Is it Time to Slice and Dice?

After only having this disease for just over a year, I am meeting with a surgeon to discuss getting my colon out! I know its a big operation but I have tried sulfasalazine, mesalazine (tablets and enemas), imuran (which caused me to vomit every night) and the dreaded prednisolone, and nothing seems to work. My specialist has suggested another drug if I decide not to have surgery, but I am worried about the fact their are serious long term side effects and that I would have to come off it to have a family (the thought of getting better and then having to stop another medication is too much!)

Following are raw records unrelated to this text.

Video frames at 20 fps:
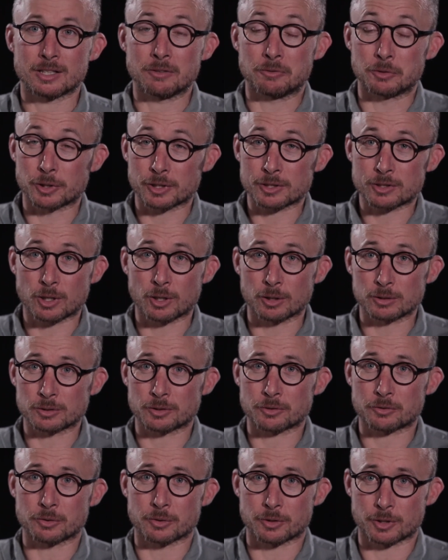They've already
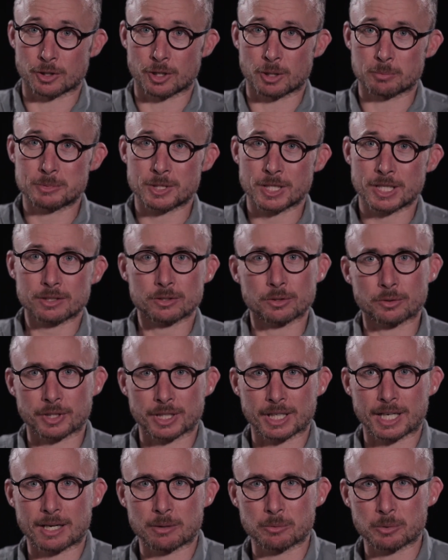told it through the object or
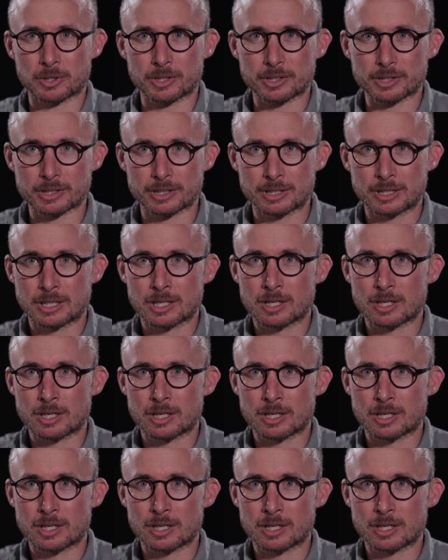the artwork,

Although I know that I would be lucky to achieve a complete remission, I mourn for my old life of rowing, swimming, horse riding and being able to eat a meal without having to jump up and race to the loo! My family and partner are very supportive of my decision, and I am happy, although I have no idea how other people put up with this disease for decades! I am just wanting some feedback from other people around my age (Im 22) that have had the surgery, and if they love or hate it, and if they have a J pouch or stayed with the bag. I would love to have the J pouch eventually, although the sound of frequent BM with this procedure doesn’t sound good to me, and it might be nice not having to ever have to sprint to a toilet again haha. Also, did people contact any support groups/ ostomy nurses for this surgery and if so, how did they go about it?

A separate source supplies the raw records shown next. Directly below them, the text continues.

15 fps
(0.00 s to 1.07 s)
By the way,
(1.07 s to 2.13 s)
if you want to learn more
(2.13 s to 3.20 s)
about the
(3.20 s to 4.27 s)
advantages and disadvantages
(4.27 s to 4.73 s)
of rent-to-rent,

Any feedback that anyone can give me regarding the surgery and if they are happy they had it done (or not) other medications and support groups would be awesome! I am happy to be contacted on if anyone is willing to share their stories with me!


15mg prednisolone
1 x enema per day
4.8g of mezavant tablets/day

written by Megan

submitted in the colitis venting area

10 thoughts on “Is it Time to Slice and Dice?”

  1. Hi Megan,
    I’ve had my J-pouch for 8months now. Im doing fine! I only use the bathroom around 6 times a day. I had my ostomy for 6 months. You have a hard decision to make. For me I was ok with having my colon removed, Im not a big fan of prednisone….and Im thankful Remicade did not work because I did not want to take it anyways. You can read my story, Its about 2 story under yours……. Colon Free Is The Way To Be………… thats the name of my story. Good Luck!!

  2. I had jpouch surgery a few months ago. I am three mo than post takedown. And it was without question the best decision I ever made. I feel better now and am in better shape than I have ever been. The recovery from the surgeries are a little rough, but totally worth it in the end. Best of luck to you!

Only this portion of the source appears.